▽

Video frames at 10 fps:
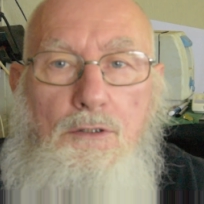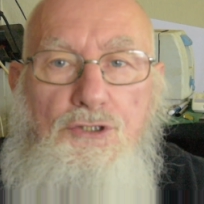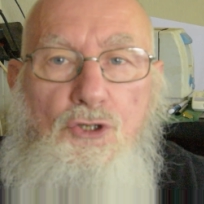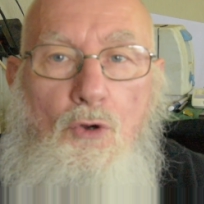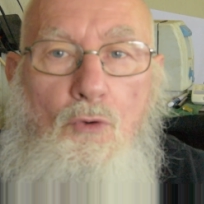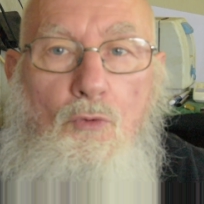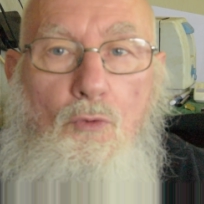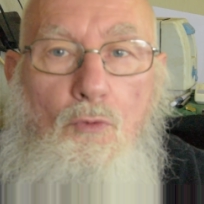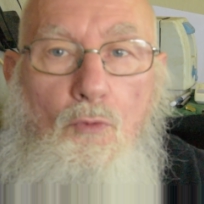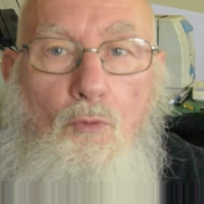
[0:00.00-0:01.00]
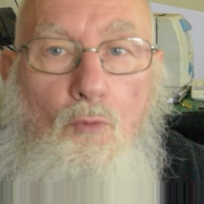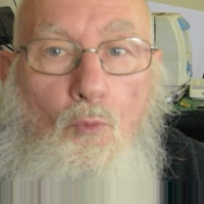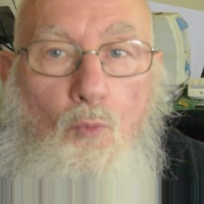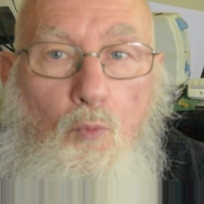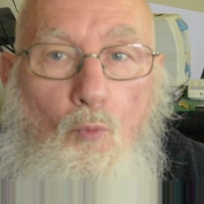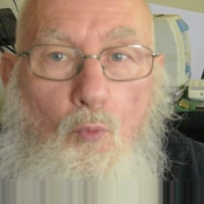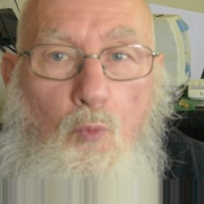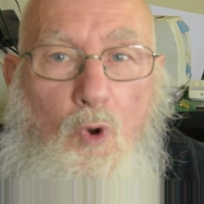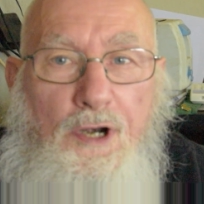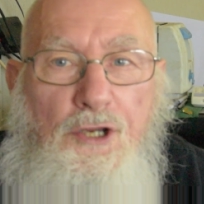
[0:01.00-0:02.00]
So,
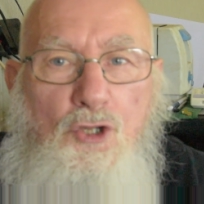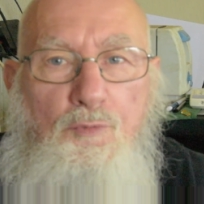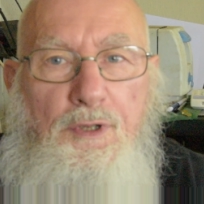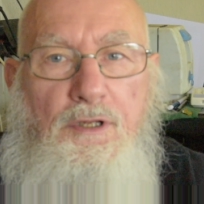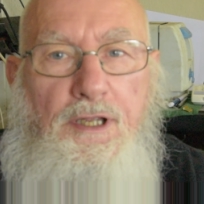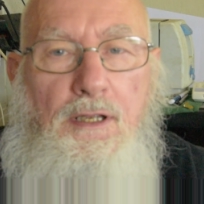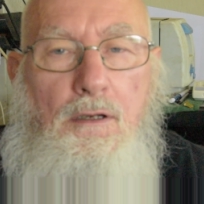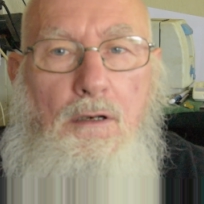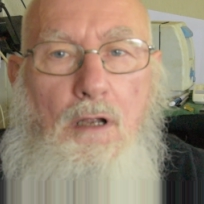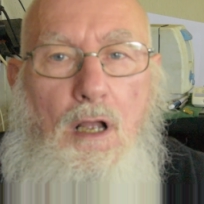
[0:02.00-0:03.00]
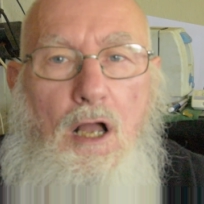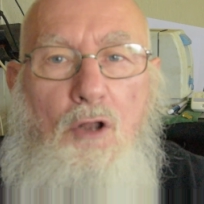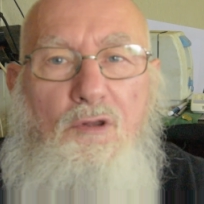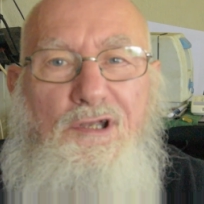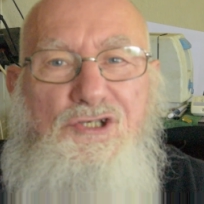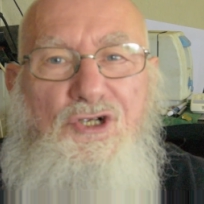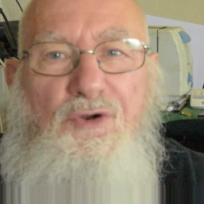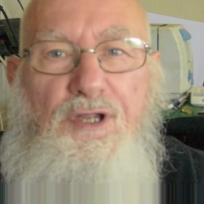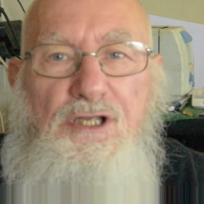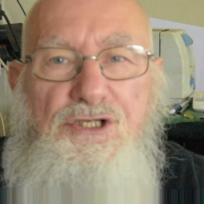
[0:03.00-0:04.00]
what are you building? How
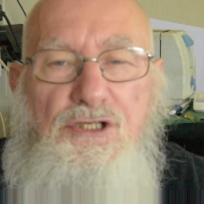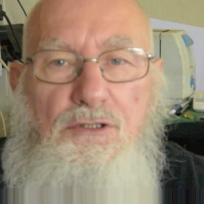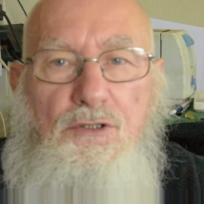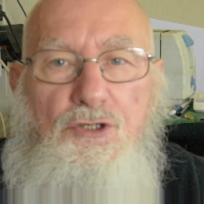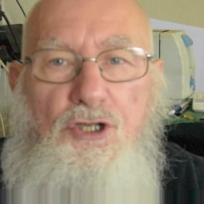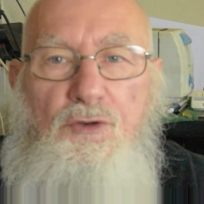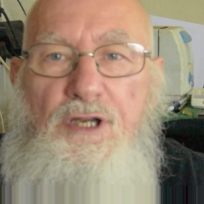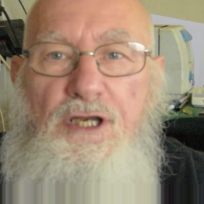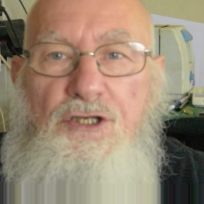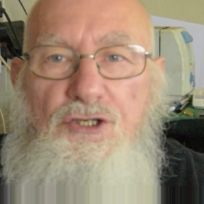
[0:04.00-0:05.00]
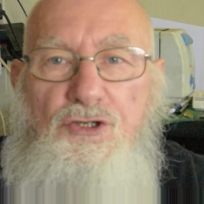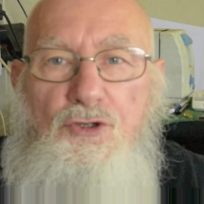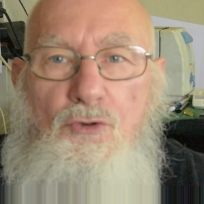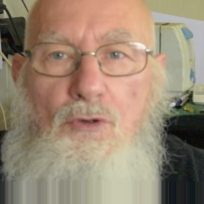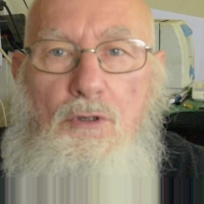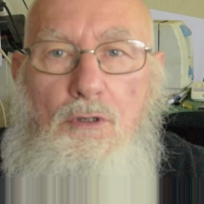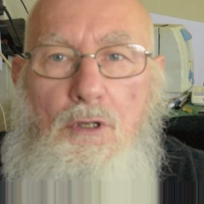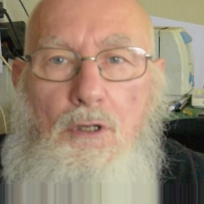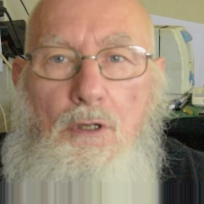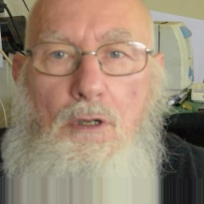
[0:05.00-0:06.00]
luxurious do you need it to do?
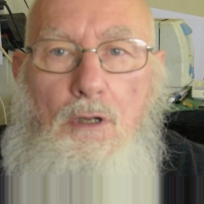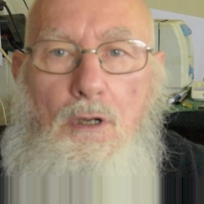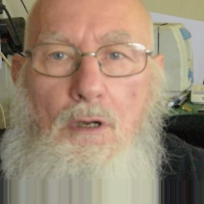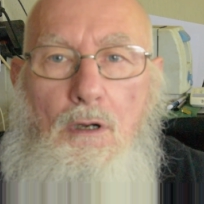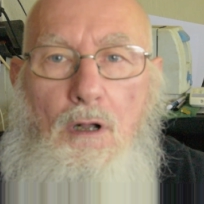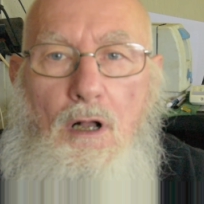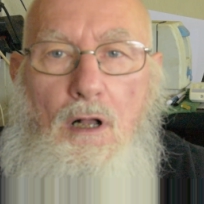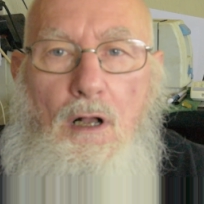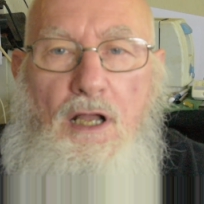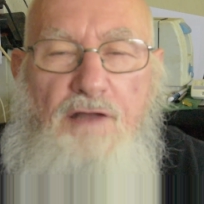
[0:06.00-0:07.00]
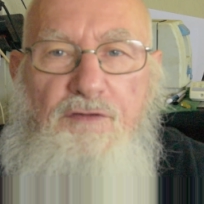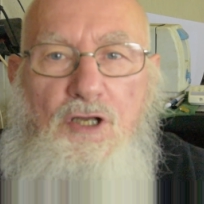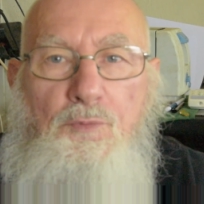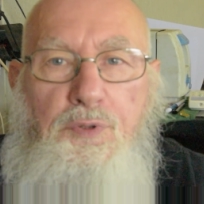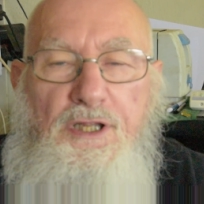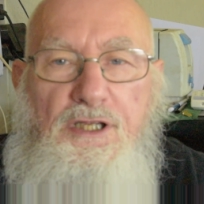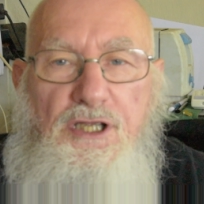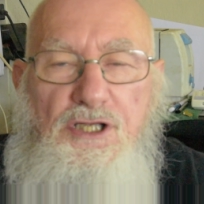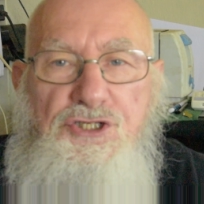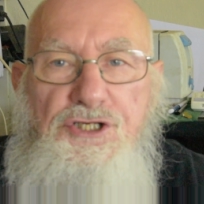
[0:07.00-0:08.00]
I have a complete
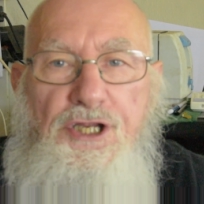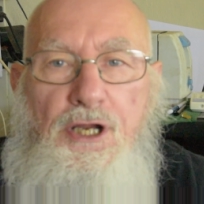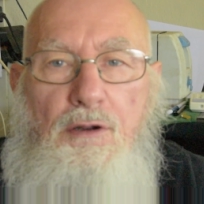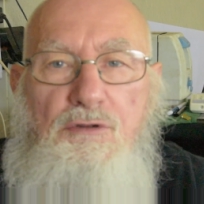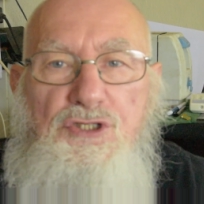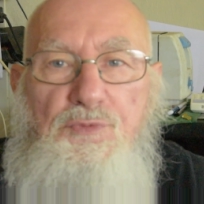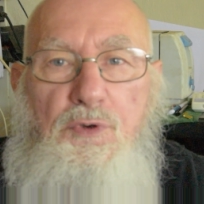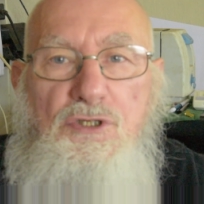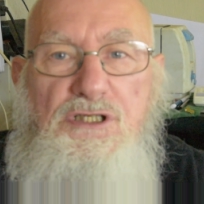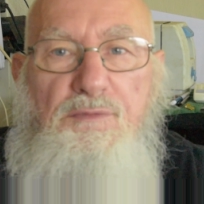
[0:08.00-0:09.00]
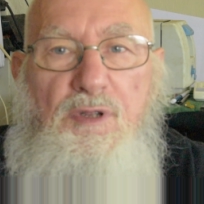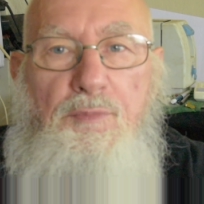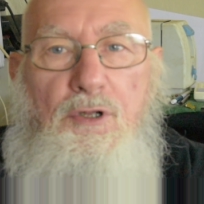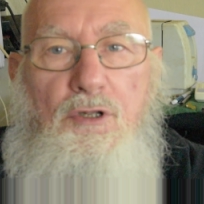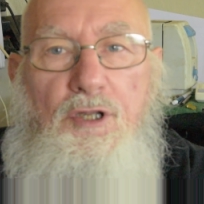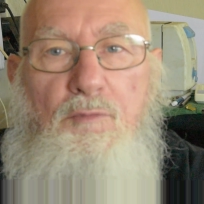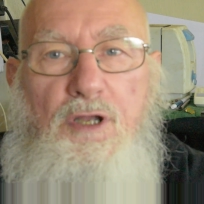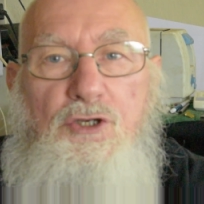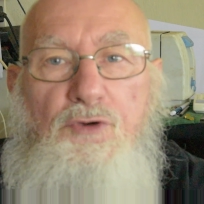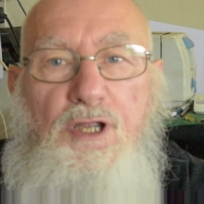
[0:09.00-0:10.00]
kitchen here. I was supposed to be building
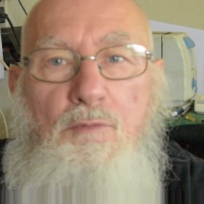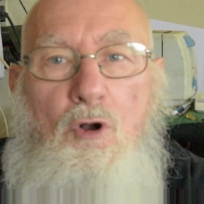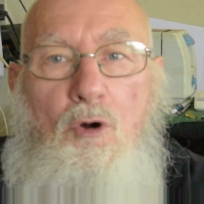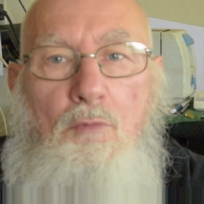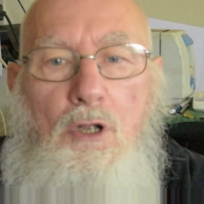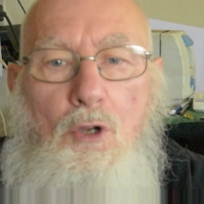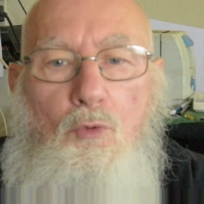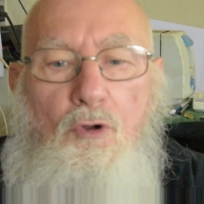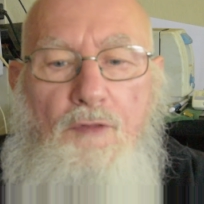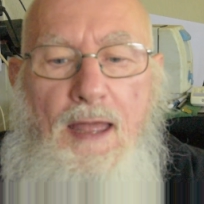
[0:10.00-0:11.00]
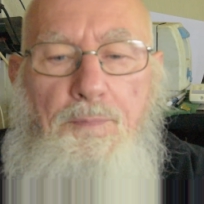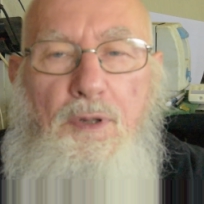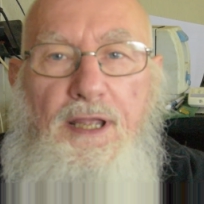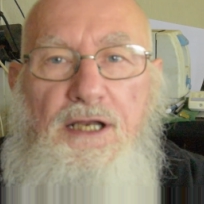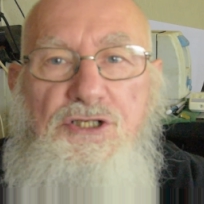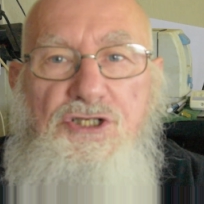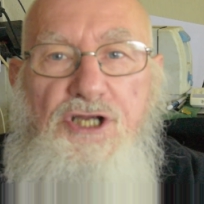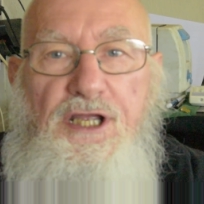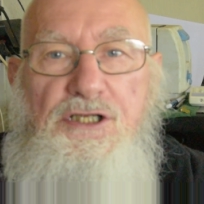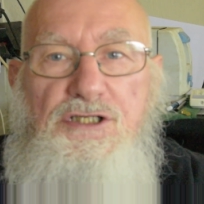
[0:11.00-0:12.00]
my dream home. Well, that plan has
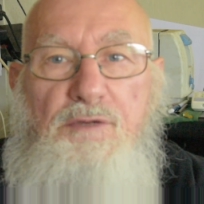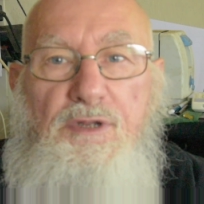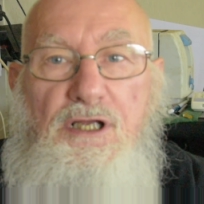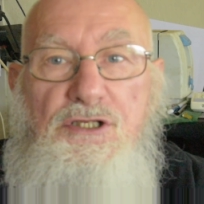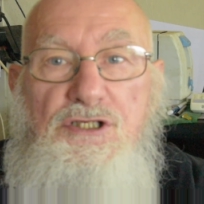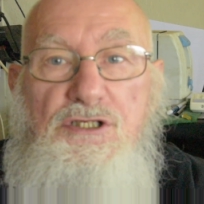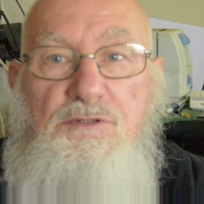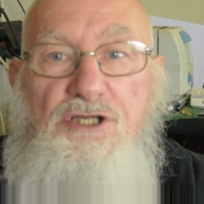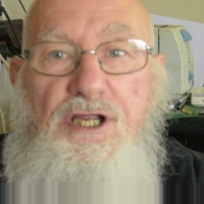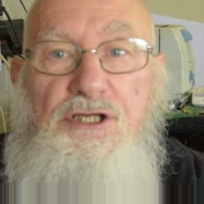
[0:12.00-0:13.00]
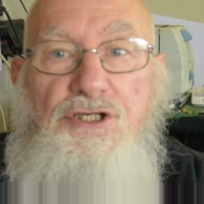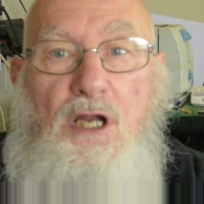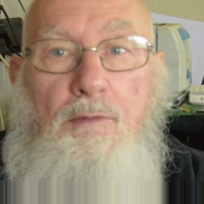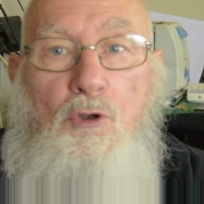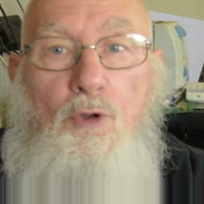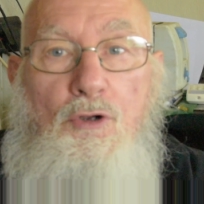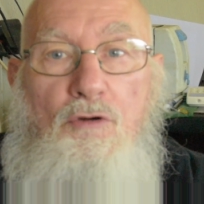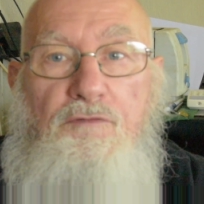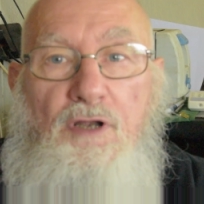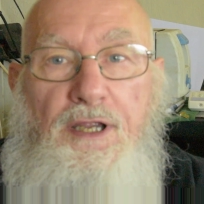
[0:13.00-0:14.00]
changed, and because it's changed, I'm going
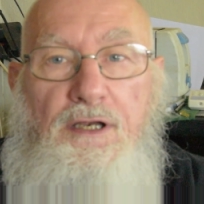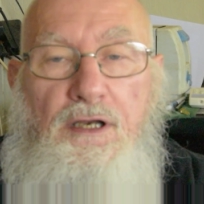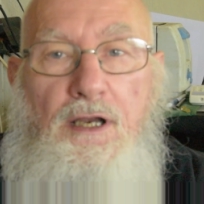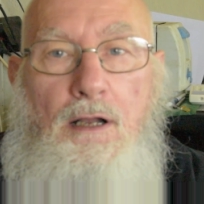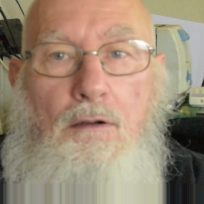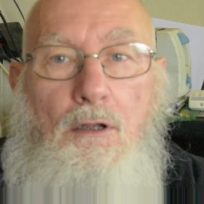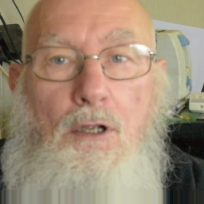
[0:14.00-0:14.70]
overlanding now.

△

* _Exercise brief_: The records above need to be restated word for word, with the pictures left out.

* _Exercise output_:
Video frames at 10 fps:
[0:00.00-0:01.00]
[0:01.00-0:02.00]
So,
[0:02.00-0:03.00]
[0:03.00-0:04.00]
what are you building? How
[0:04.00-0:05.00]
[0:05.00-0:06.00]
luxurious do you need it to do?
[0:06.00-0:07.00]
[0:07.00-0:08.00]
I have a complete
[0:08.00-0:09.00]
[0:09.00-0:10.00]
kitchen here. I was supposed to be building
[0:10.00-0:11.00]
[0:11.00-0:12.00]
my dream home. Well, that plan has
[0:12.00-0:13.00]
[0:13.00-0:14.00]
changed, and because it's changed, I'm going
[0:14.00-0:14.70]
overlanding now.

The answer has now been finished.